Alors que les entreprises support (distributeurs, salons et media) maîtrisaient la quasi-totalité des flux entre une marque et ses clients il y a peu, entre autres, les outils de marketing numérique et l’internalisation de la distribution par les marques pour répondre à des besoins internes (retours sur investissements directs optimisés pour ce qui est de la communication, maîtrise des données, maîtrise des offres, voire réduction des coûts pour les points de vente numériques et physiques en propre) mais surtout clients (désormais éduqués au fonctionnement du business, sur-renseignés de bonnes ou mauvaises informations sur les produits grâce aux communautés, et de moins en moins volontaires à financer un intermédiaire sans valeur ajoutée perçue lorsqu’il sent directement qu’il peut avoir le même produit pour moins cher sans différence).
Voici le fond de ma pensée, très vulgarisé, sûrement très contestable (mais je suis ouvert d’esprit, rentrez moi dedans pour corriger ces potentielles approximations !) :
1. Baselworld et le SIHH n’avaient pas besoin l’un de l’autre jusqu’ici, les marques avaient besoins d’eux pour travailler. Bien que militants tous les deux pour le renom de l’Horlogerie Suisse, par intérêts des groupes organisateurs, ils ont imposés à leurs marques et leurs distributeurs de venir deux fois sur le territoire helvète passer leur commande annuelle et goûter aux spécialités culinaires locales. Pas mal pour les activités touristiques de luxe du pays ceci dit.
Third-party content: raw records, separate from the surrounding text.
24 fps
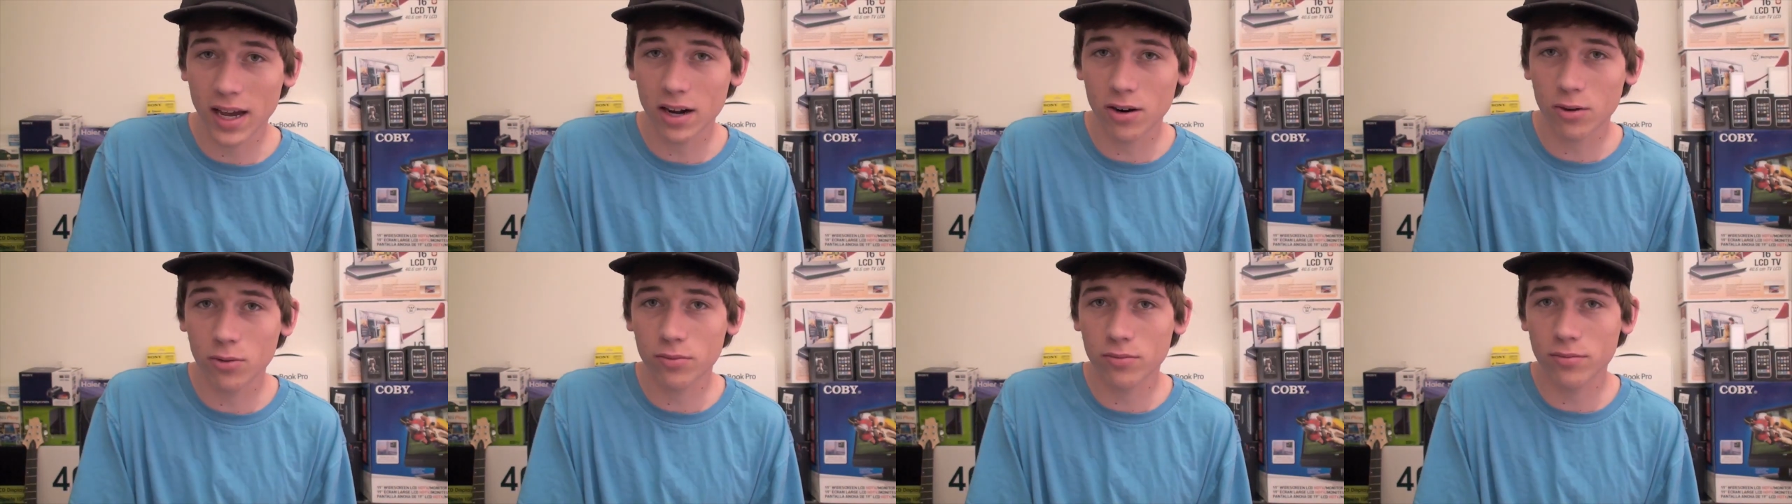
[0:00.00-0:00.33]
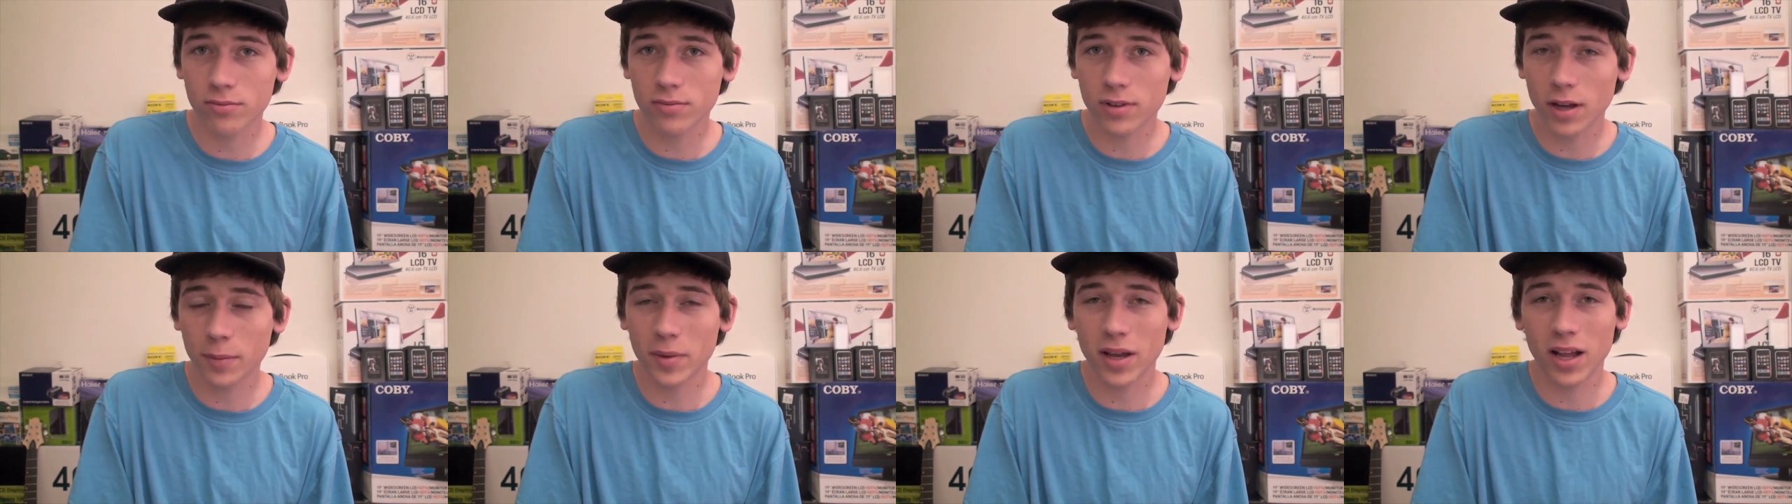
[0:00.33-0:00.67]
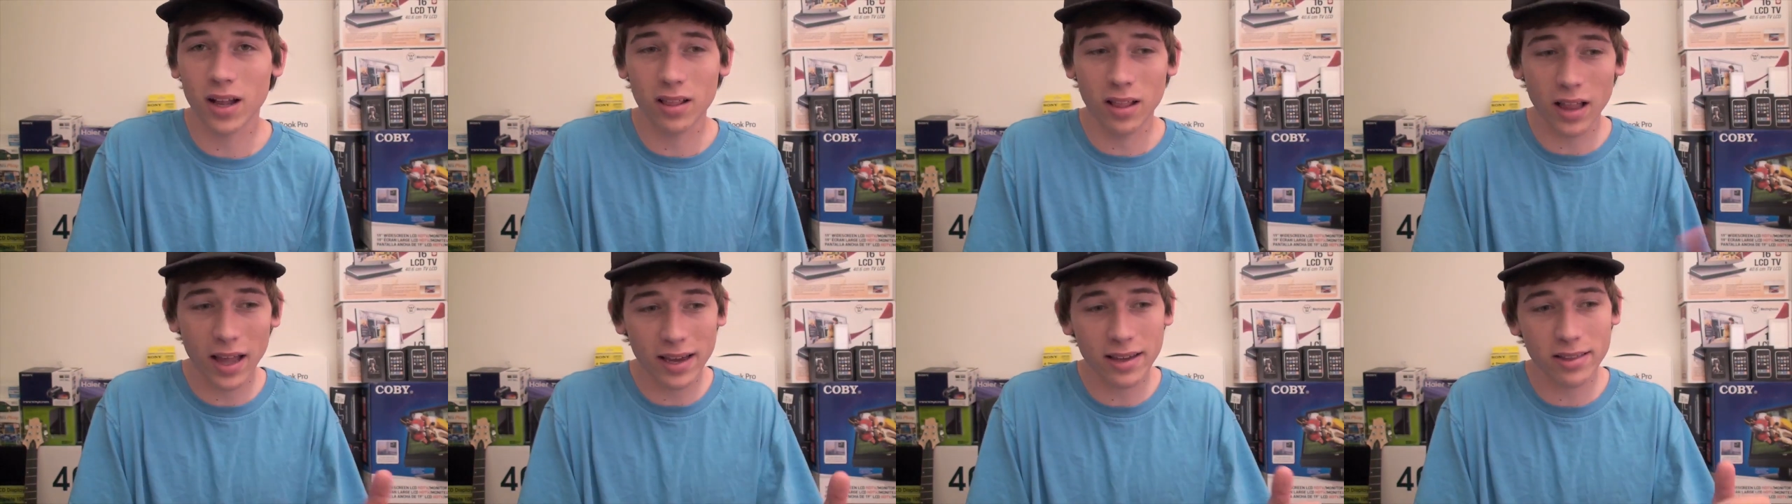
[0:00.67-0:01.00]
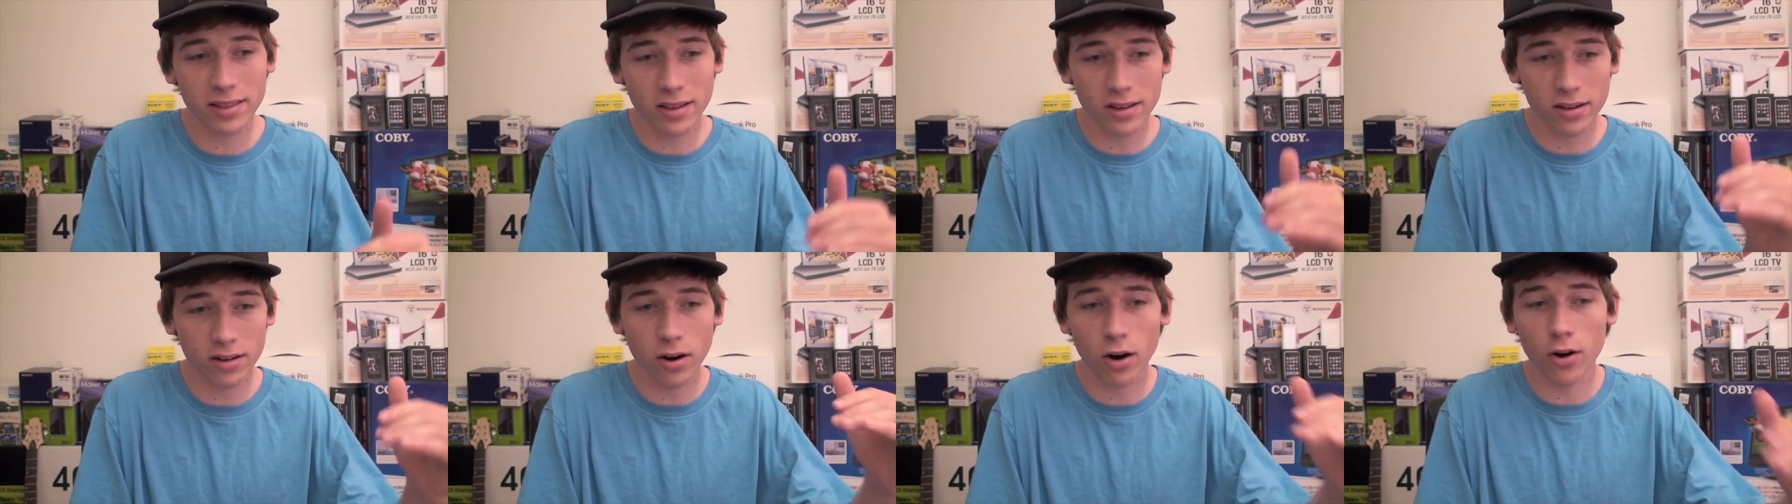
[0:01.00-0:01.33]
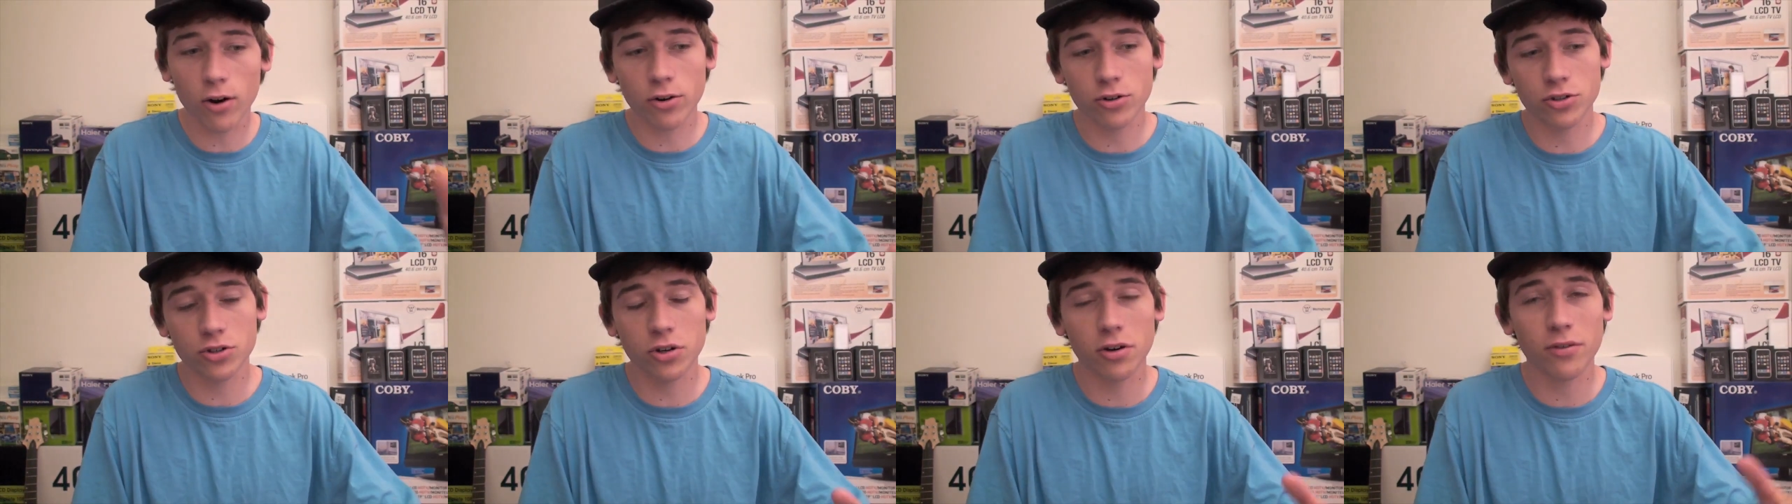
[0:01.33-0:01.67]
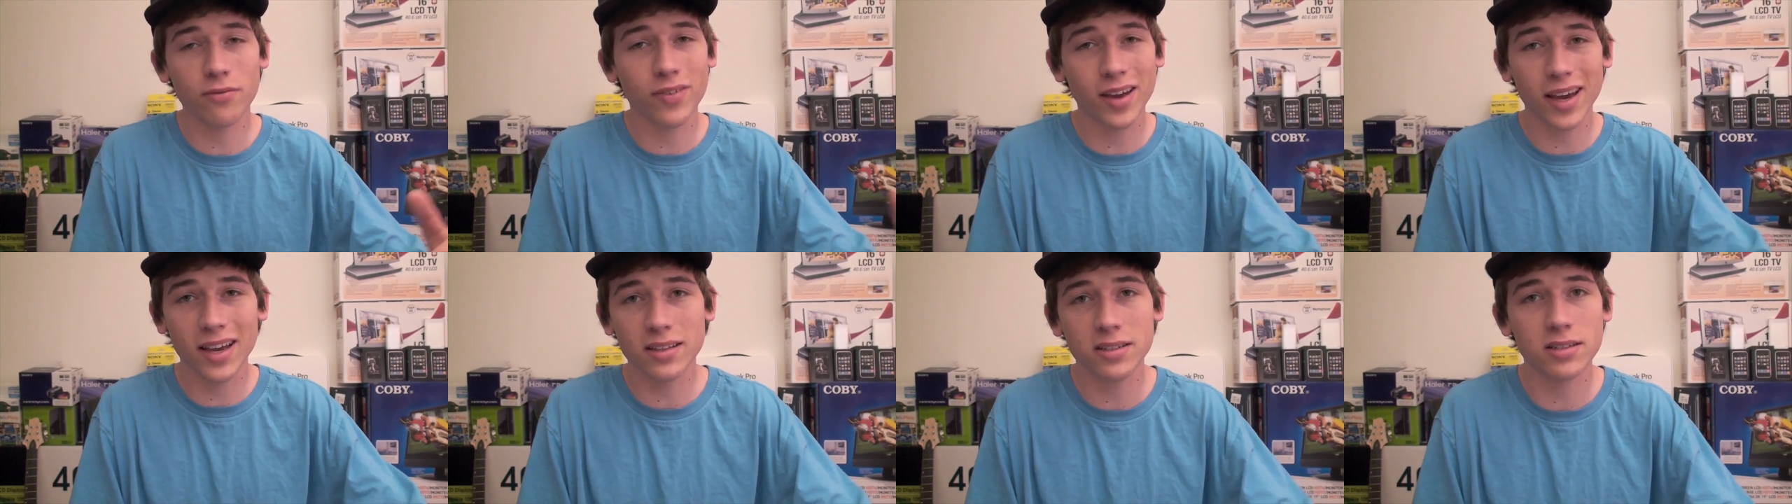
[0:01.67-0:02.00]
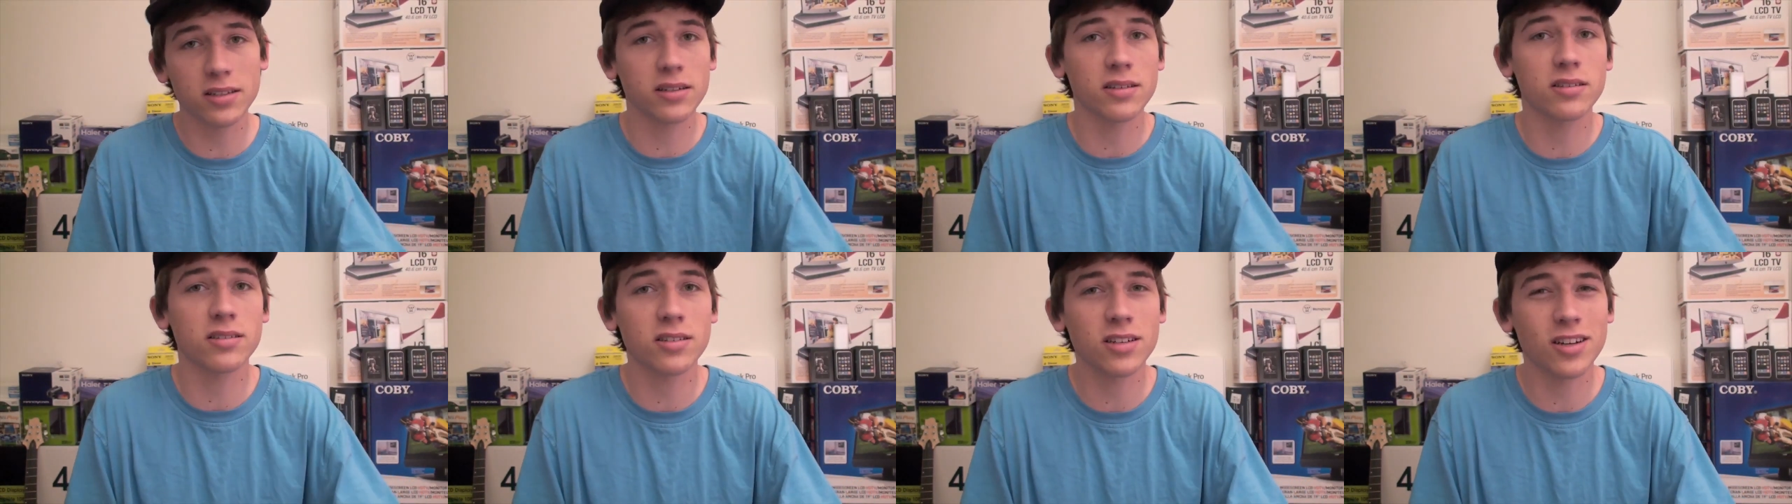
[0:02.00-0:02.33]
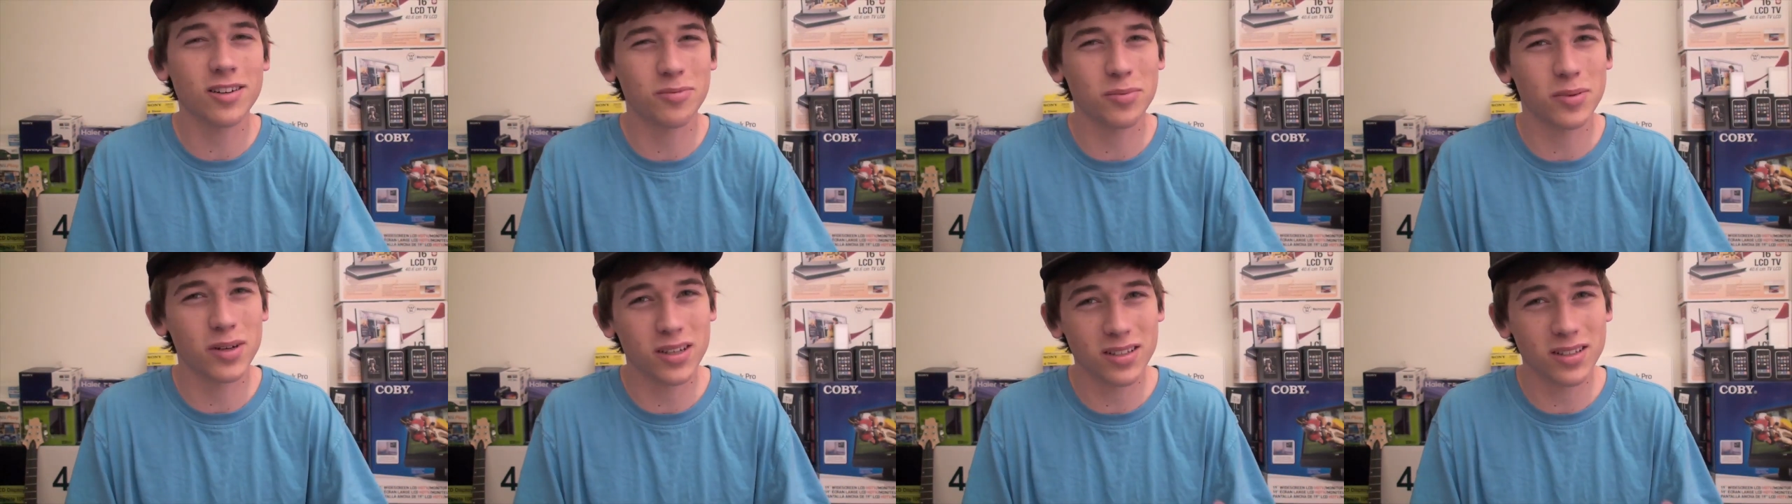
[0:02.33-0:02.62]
I don't, I mean, I like that cars are advancing and stuff,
2. Les marques n’avaient pas vraiment besoin de se préoccuper de l’intérêt ou non de leurs distributeurs, les distributeurs avaient besoin d’elles pour avoir des produits qui se vendent. Beaucoup d’entre elles n’ont pas cherchées plus loin. S’en suivent des surcharges de stocks chez les distributeurs indépendants, des remises à l’appel pour écouler les invendus, et un désintérêt partiel du service client au profit de la quête à la survie du business et de la rotation chez les détaillants.
3. Les distributeurs n’avaient pas à se soucier si les clients étaient satisfaits de leur travail, du service qu’ils apportaient en tant que représentants exclusifs des marques. En effet, ils avaient quasiment le monopole de la distribution. Idem pour les media traditionnels qui étaient les seuls à communiquer sur les produits de luxe.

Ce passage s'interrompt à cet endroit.